=== Section Start ===

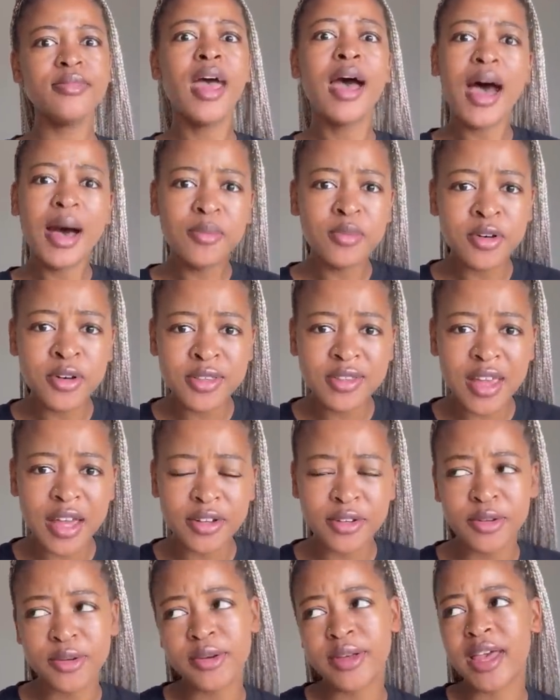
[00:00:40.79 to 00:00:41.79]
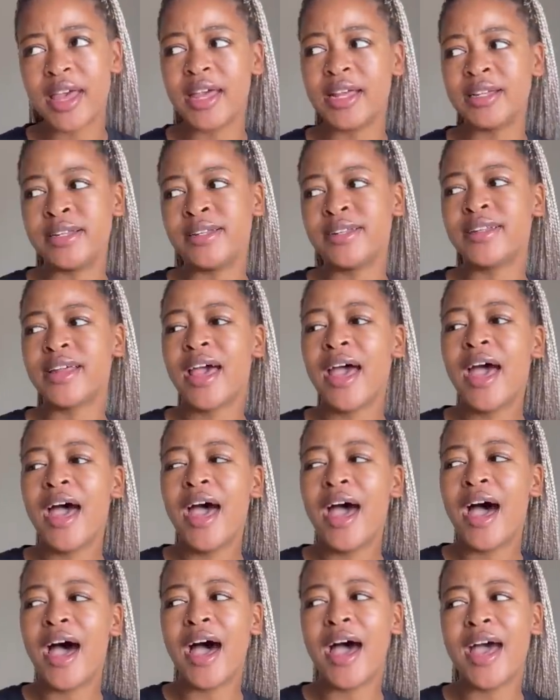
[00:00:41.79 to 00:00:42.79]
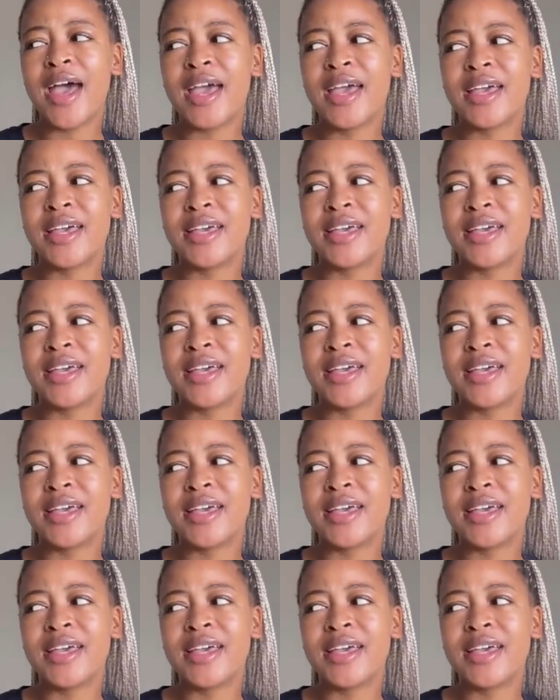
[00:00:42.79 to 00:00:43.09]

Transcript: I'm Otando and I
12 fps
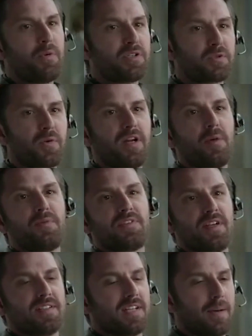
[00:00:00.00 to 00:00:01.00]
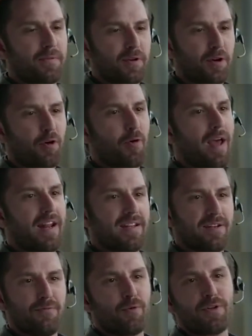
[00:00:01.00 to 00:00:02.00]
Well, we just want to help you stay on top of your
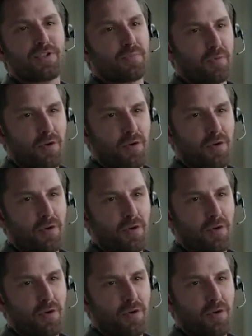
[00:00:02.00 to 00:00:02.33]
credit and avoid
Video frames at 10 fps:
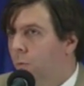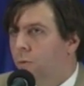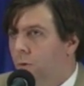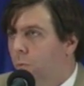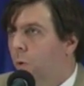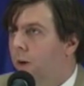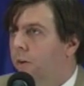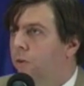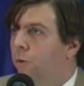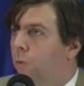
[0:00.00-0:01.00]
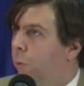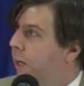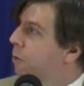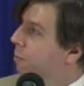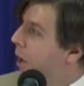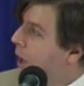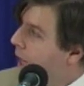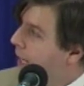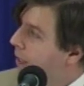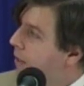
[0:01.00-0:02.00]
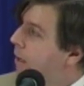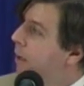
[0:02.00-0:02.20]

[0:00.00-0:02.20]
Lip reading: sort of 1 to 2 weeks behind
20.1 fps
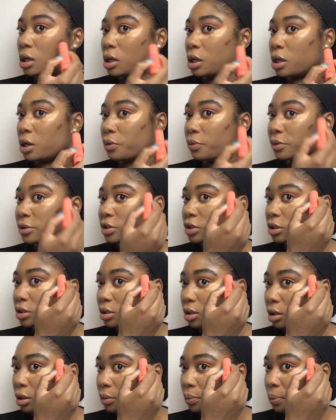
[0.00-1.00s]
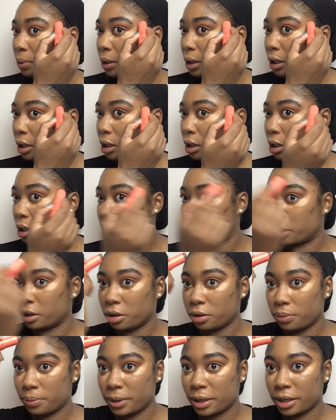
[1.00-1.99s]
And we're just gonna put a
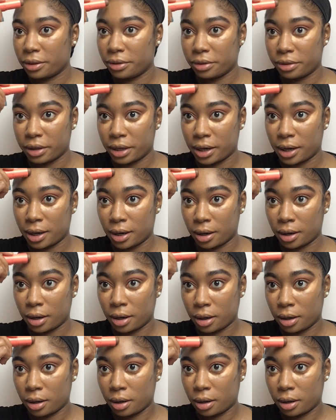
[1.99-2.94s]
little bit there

=== Section End ===

Nothing but the lines from the one containing "[0:01.00-0:02.00]" to the last line of the records should be returned, exactly as they appear and without pictures.

§ **ANSWER SECTION**:
[0:01.00-0:02.00]
[0:02.00-0:02.20]

[0:00.00-0:02.20]
Lip reading: sort of 1 to 2 weeks behind
20.1 fps
[0.00-1.00s]
[1.00-1.99s]
And we're just gonna put a
[1.99-2.94s]
little bit there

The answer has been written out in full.